**What you will do**
Return the records exactly as they appear below, omitting the pictures.

**Records supplied**
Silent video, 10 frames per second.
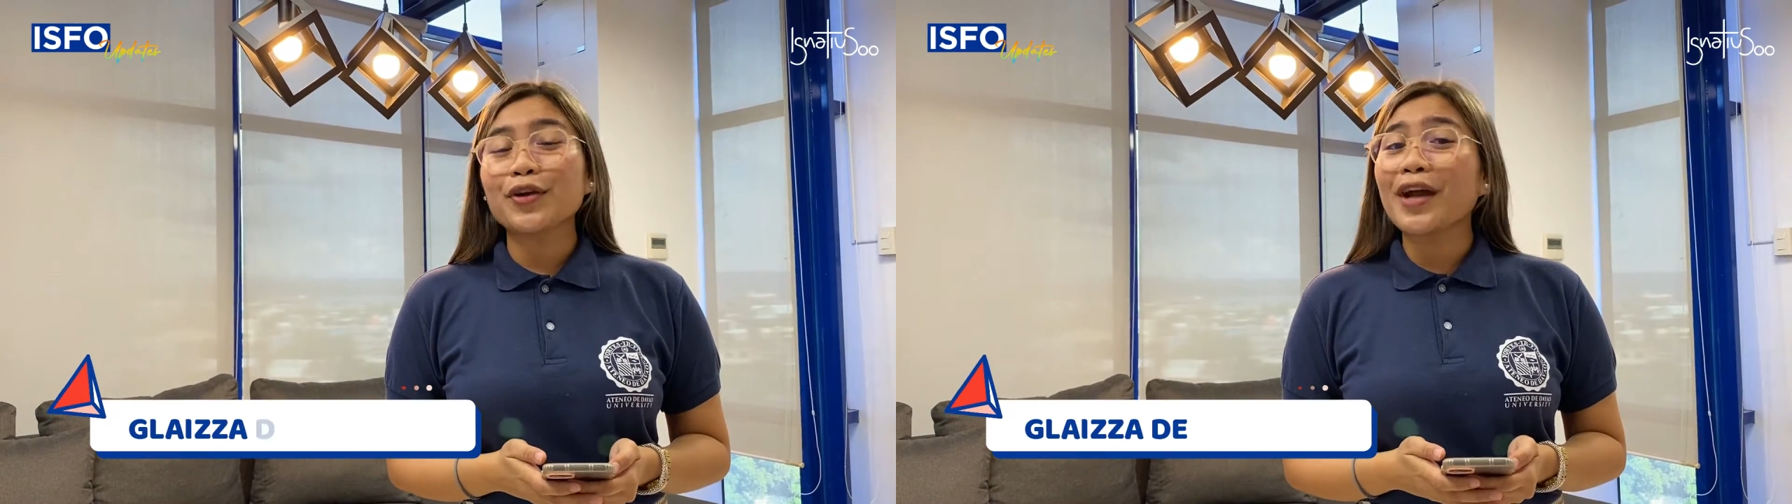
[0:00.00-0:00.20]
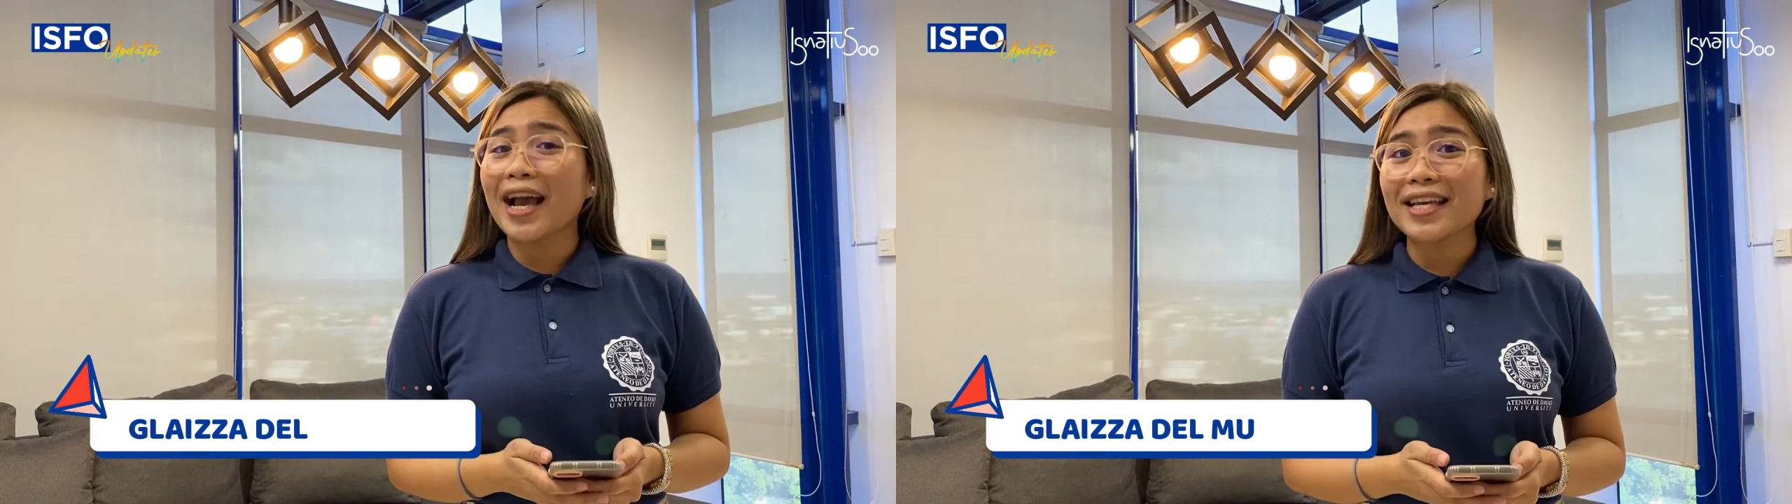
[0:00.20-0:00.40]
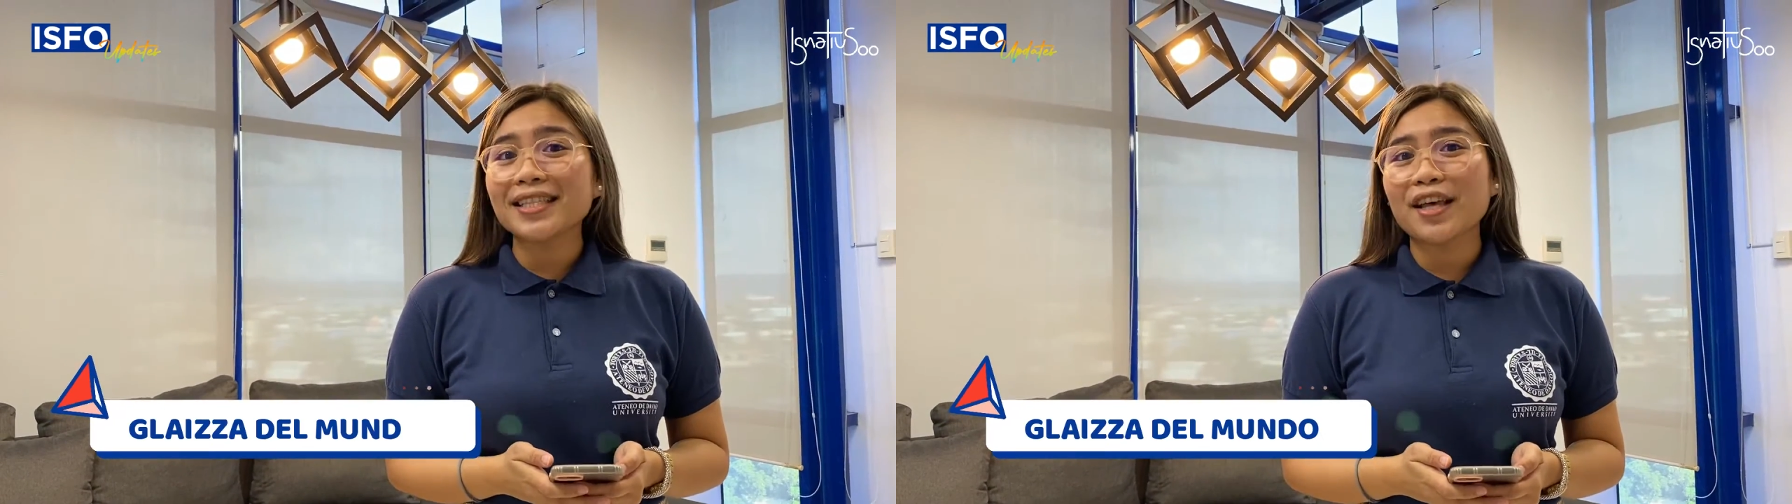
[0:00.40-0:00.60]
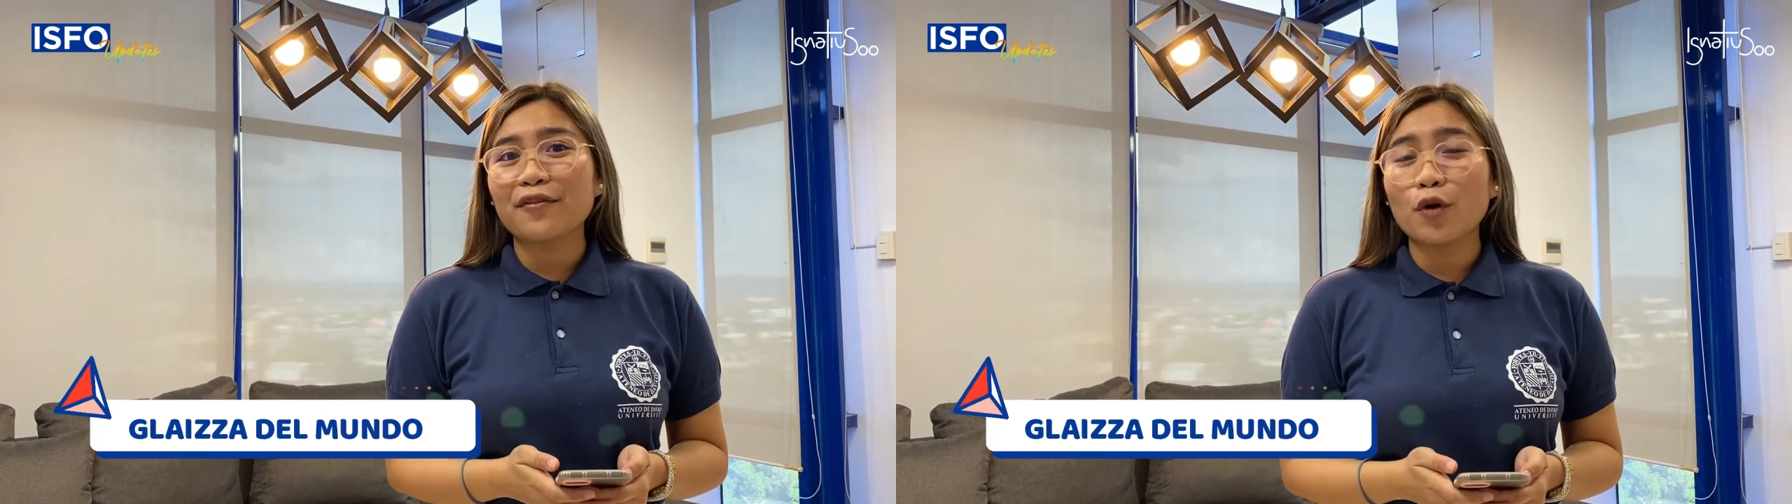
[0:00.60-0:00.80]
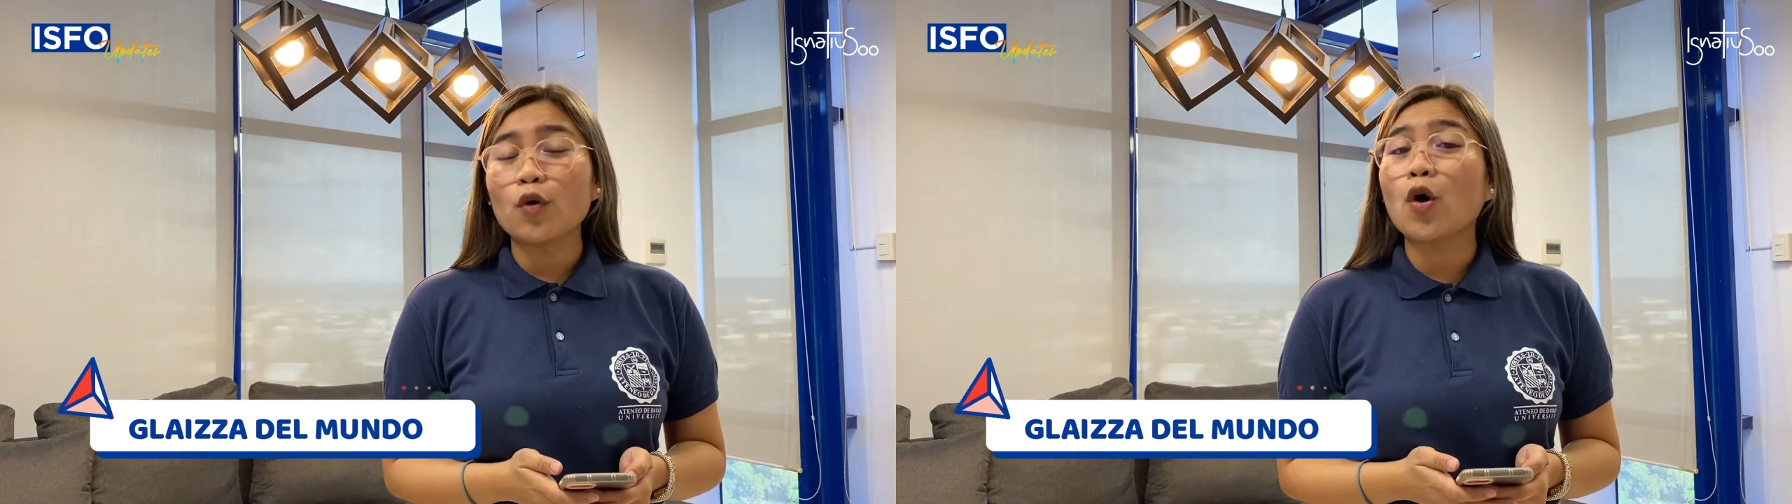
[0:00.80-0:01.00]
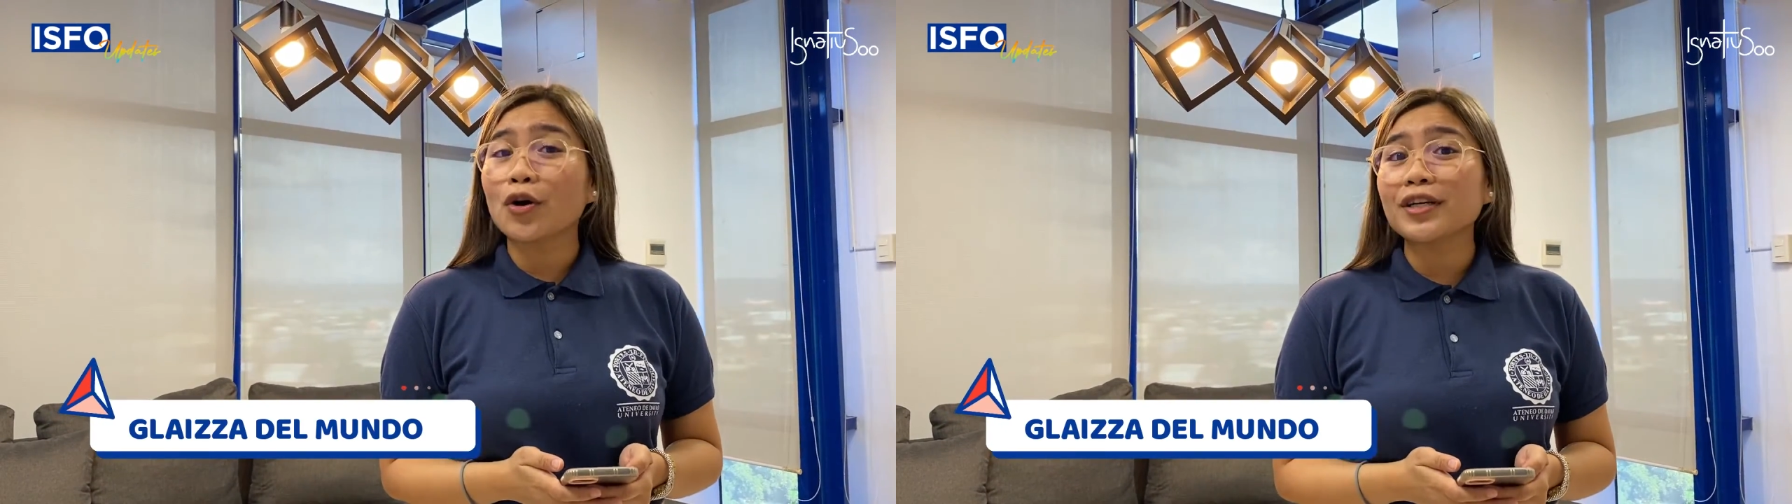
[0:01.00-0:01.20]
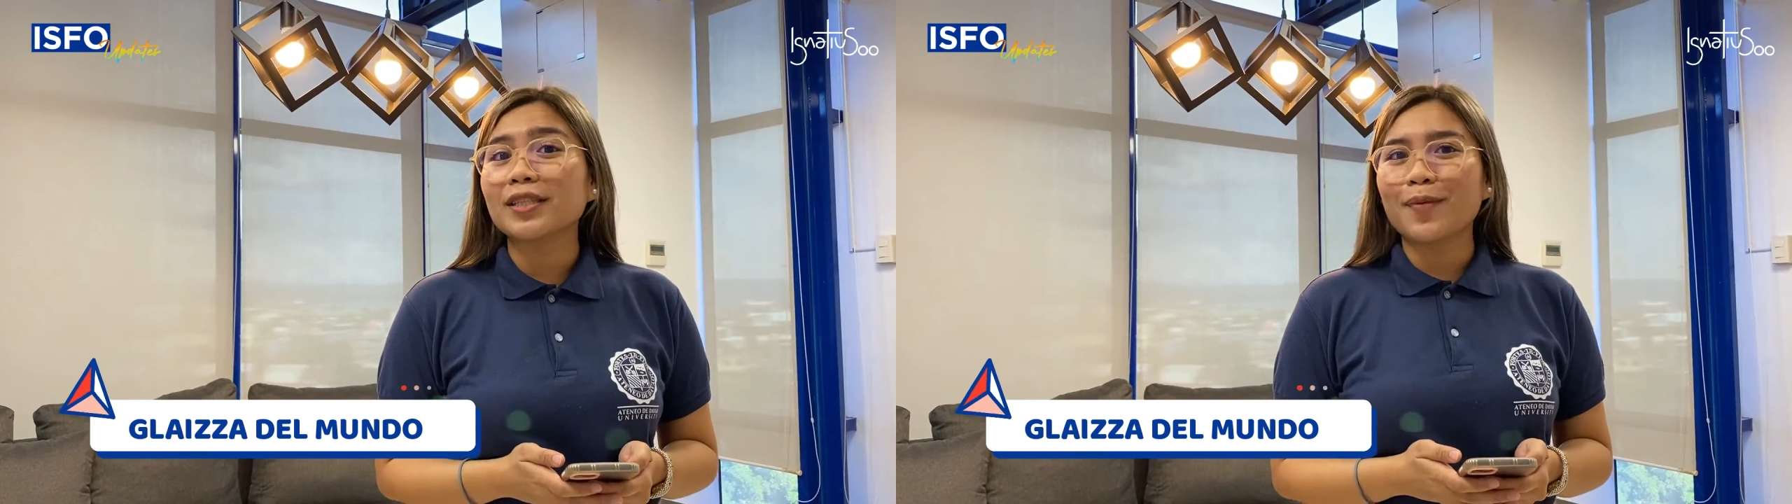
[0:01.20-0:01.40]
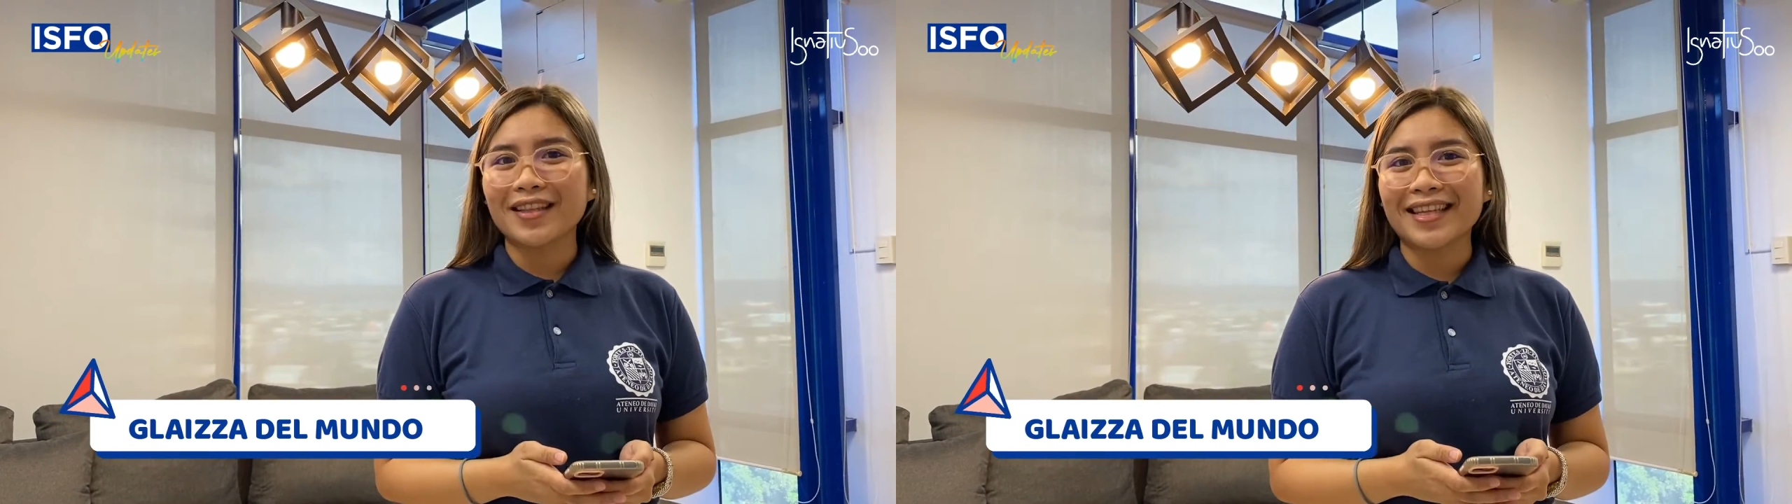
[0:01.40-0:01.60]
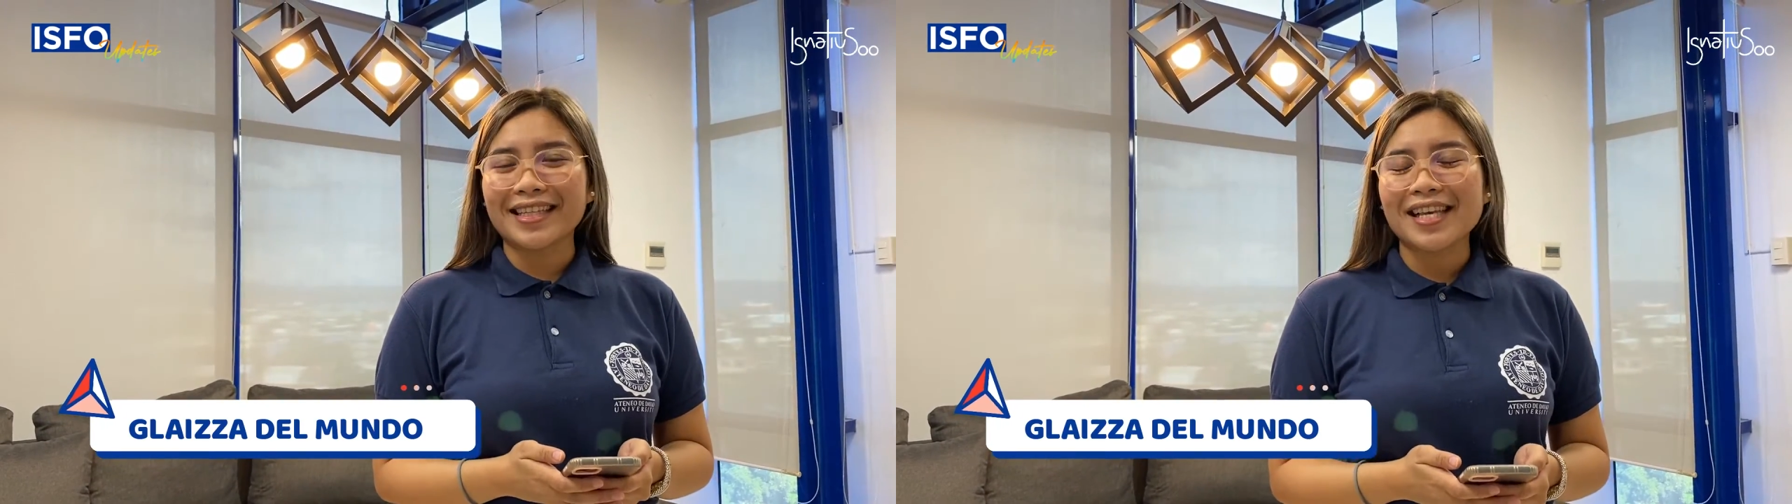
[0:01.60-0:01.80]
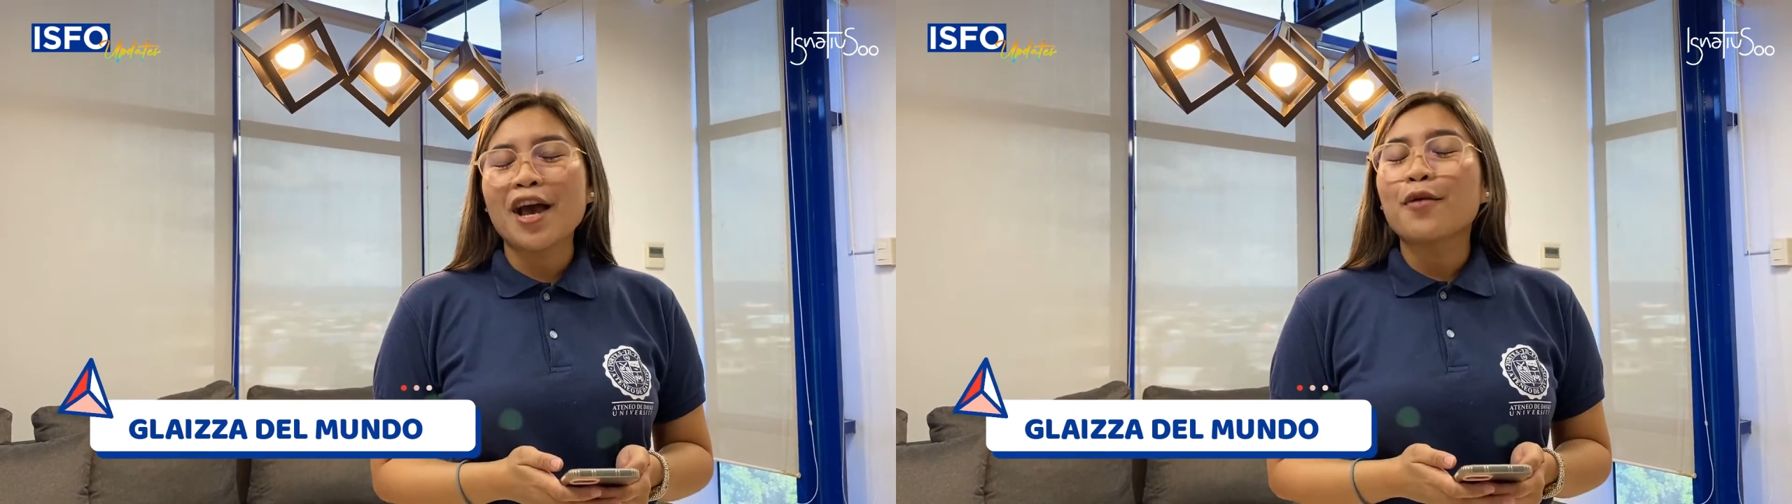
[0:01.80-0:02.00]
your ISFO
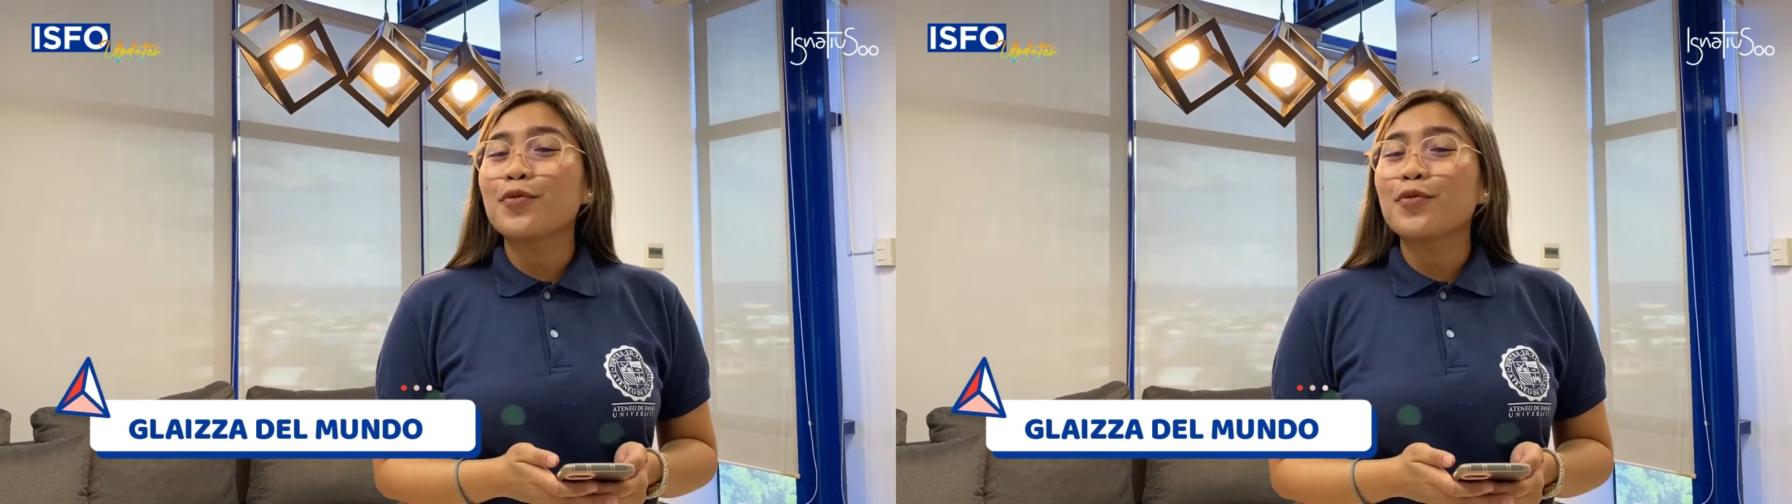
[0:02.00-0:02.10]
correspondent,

**Response box**
Silent video, 10 frames per second.
[0:00.00-0:00.20]
[0:00.20-0:00.40]
[0:00.40-0:00.60]
[0:00.60-0:00.80]
[0:00.80-0:01.00]
[0:01.00-0:01.20]
[0:01.20-0:01.40]
[0:01.40-0:01.60]
[0:01.60-0:01.80]
[0:01.80-0:02.00]
your ISFO
[0:02.00-0:02.10]
correspondent,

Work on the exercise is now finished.